### What is expected:
Without including any pictures, copy each entry below exactly.

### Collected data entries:
************
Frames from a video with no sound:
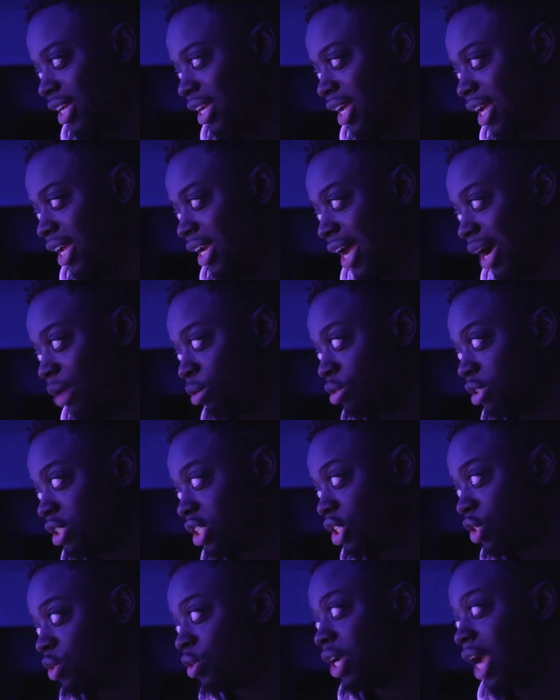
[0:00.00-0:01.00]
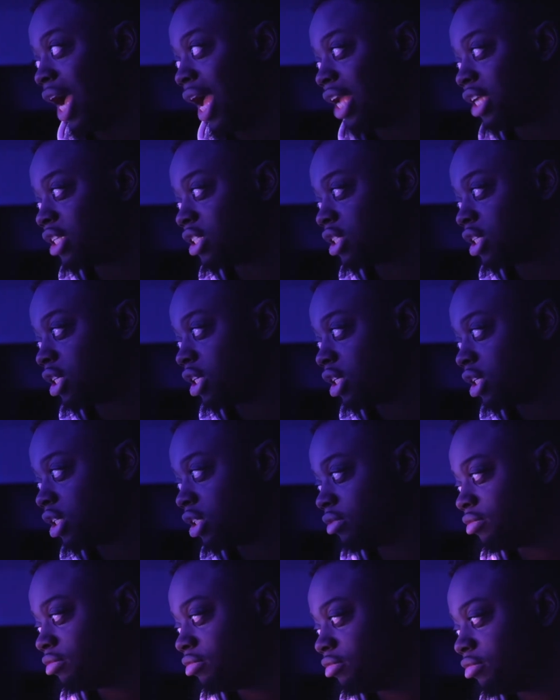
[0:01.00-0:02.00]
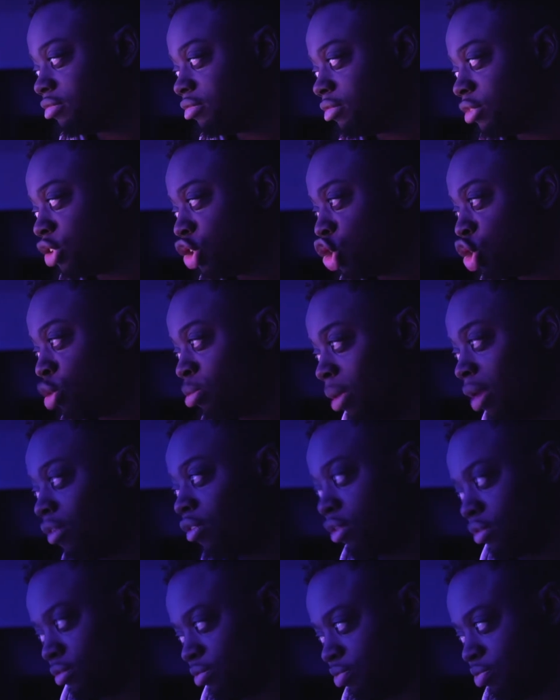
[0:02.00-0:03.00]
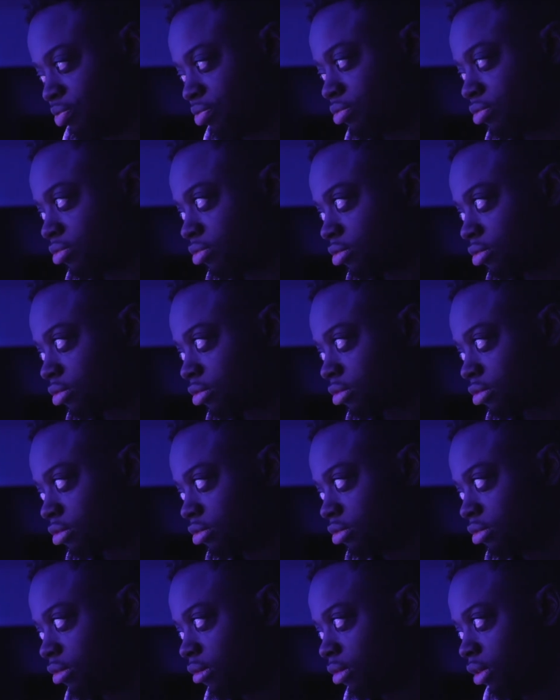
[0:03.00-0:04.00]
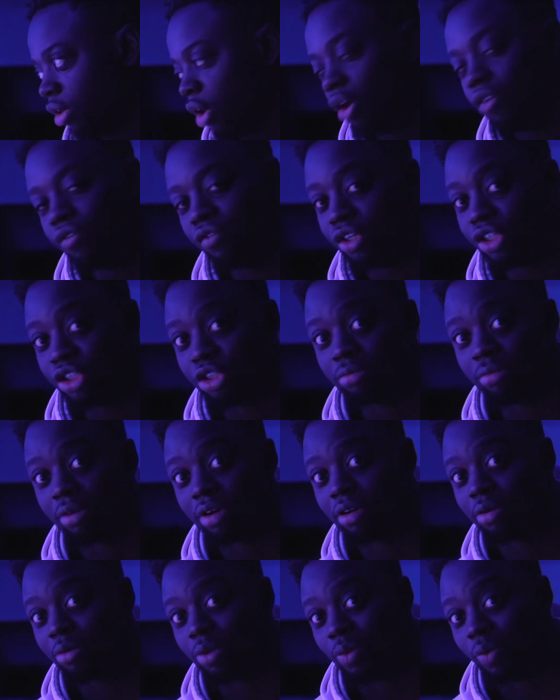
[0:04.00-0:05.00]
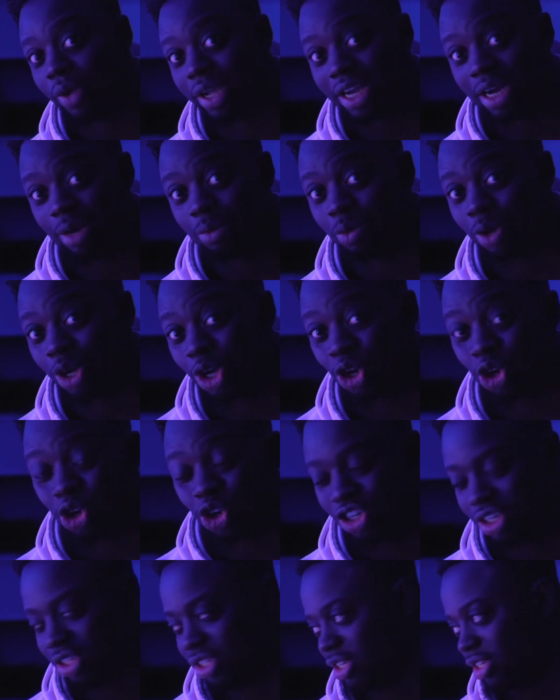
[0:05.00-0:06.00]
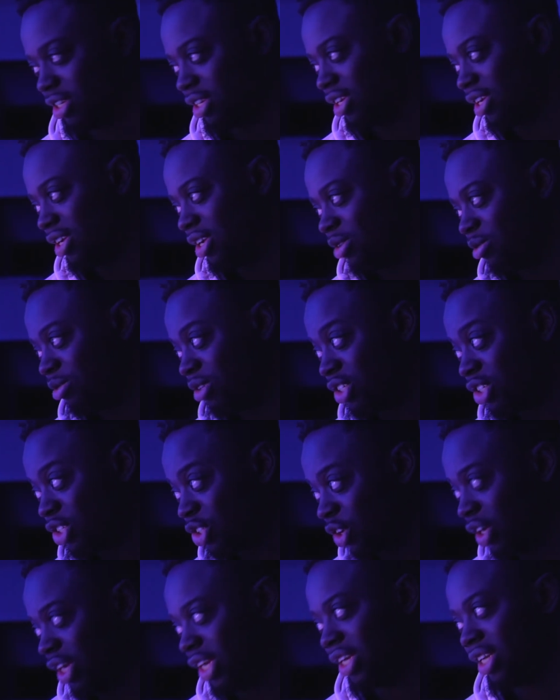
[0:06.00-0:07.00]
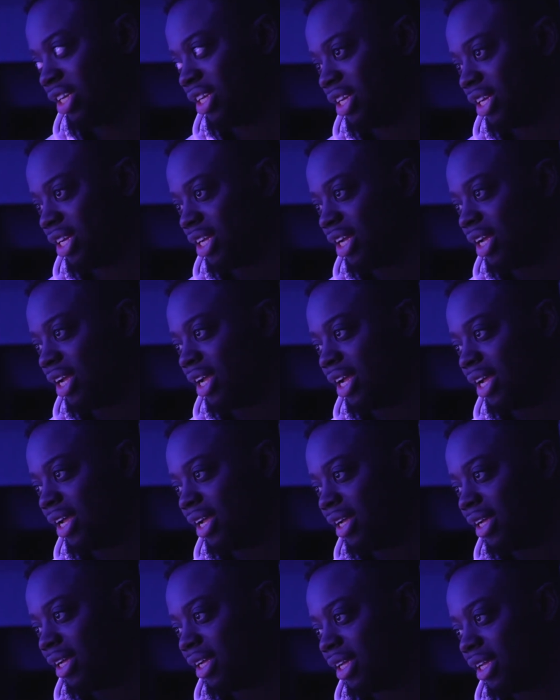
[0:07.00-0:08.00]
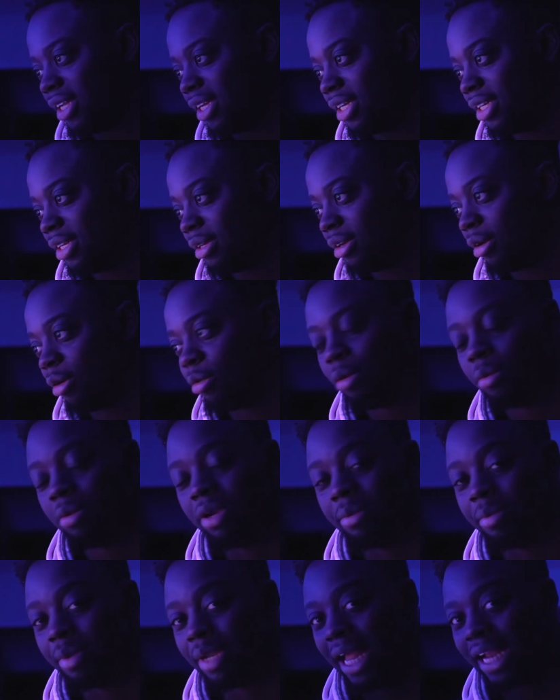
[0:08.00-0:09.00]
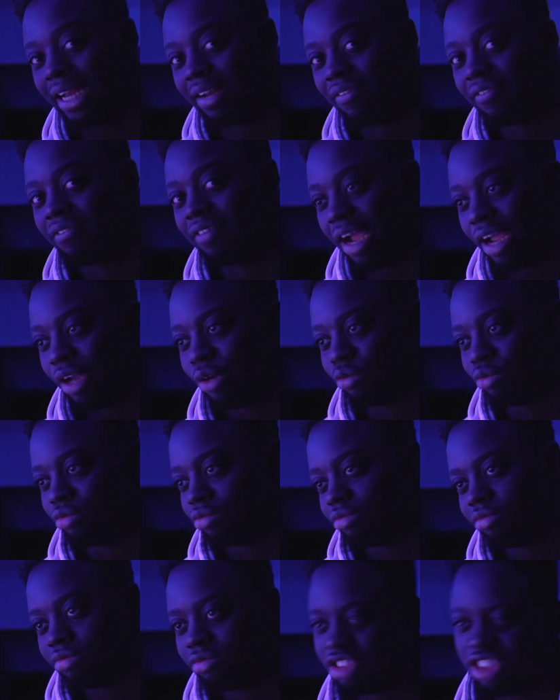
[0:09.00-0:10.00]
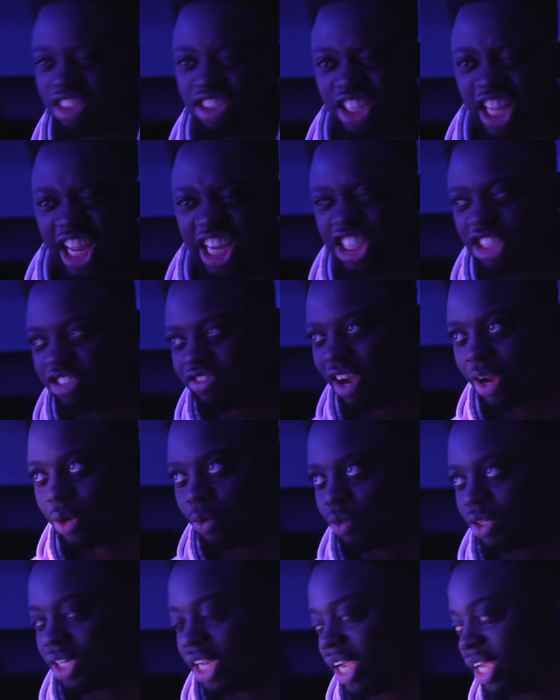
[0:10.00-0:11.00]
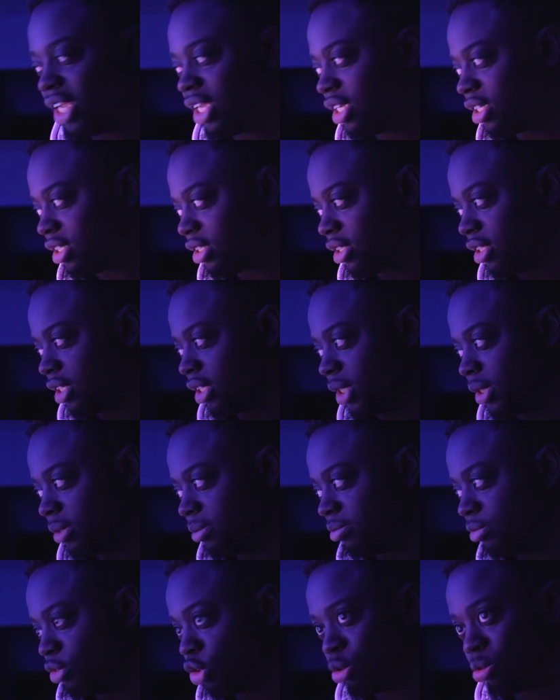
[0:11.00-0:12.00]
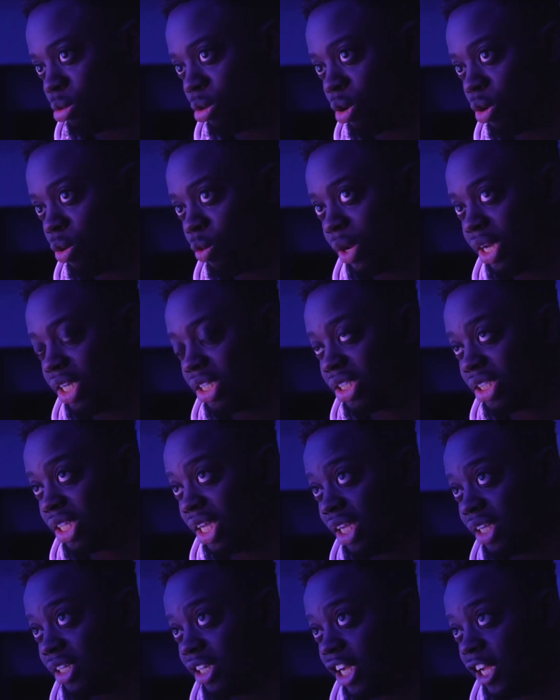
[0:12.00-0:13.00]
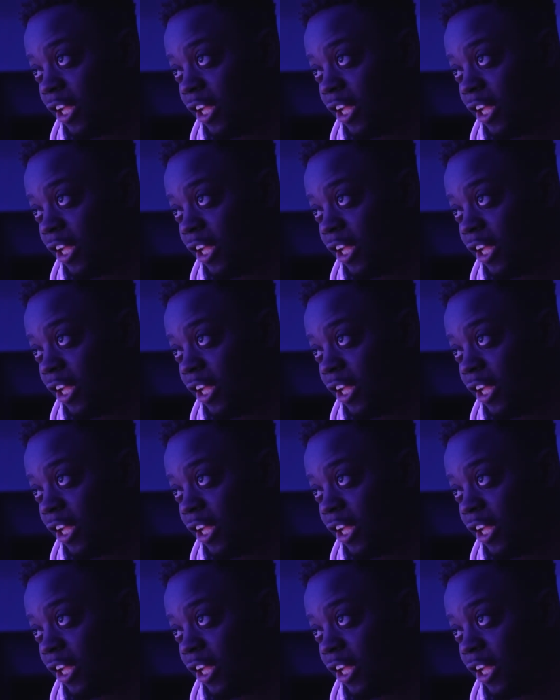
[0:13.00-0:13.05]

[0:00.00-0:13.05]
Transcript: And I will see you guys tomorrow. Hopefully tomorrow we wake up, we're good, we're solid, and that'll probably be like the final stage, final day um, tomorrow, Wednesday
************
### Expected answer:
Frames from a video with no sound:
[0:00.00-0:01.00]
[0:01.00-0:02.00]
[0:02.00-0:03.00]
[0:03.00-0:04.00]
[0:04.00-0:05.00]
[0:05.00-0:06.00]
[0:06.00-0:07.00]
[0:07.00-0:08.00]
[0:08.00-0:09.00]
[0:09.00-0:10.00]
[0:10.00-0:11.00]
[0:11.00-0:12.00]
[0:12.00-0:13.00]
[0:13.00-0:13.05]

[0:00.00-0:13.05]
Transcript: And I will see you guys tomorrow. Hopefully tomorrow we wake up, we're good, we're solid, and that'll probably be like the final stage, final day um, tomorrow, Wednesday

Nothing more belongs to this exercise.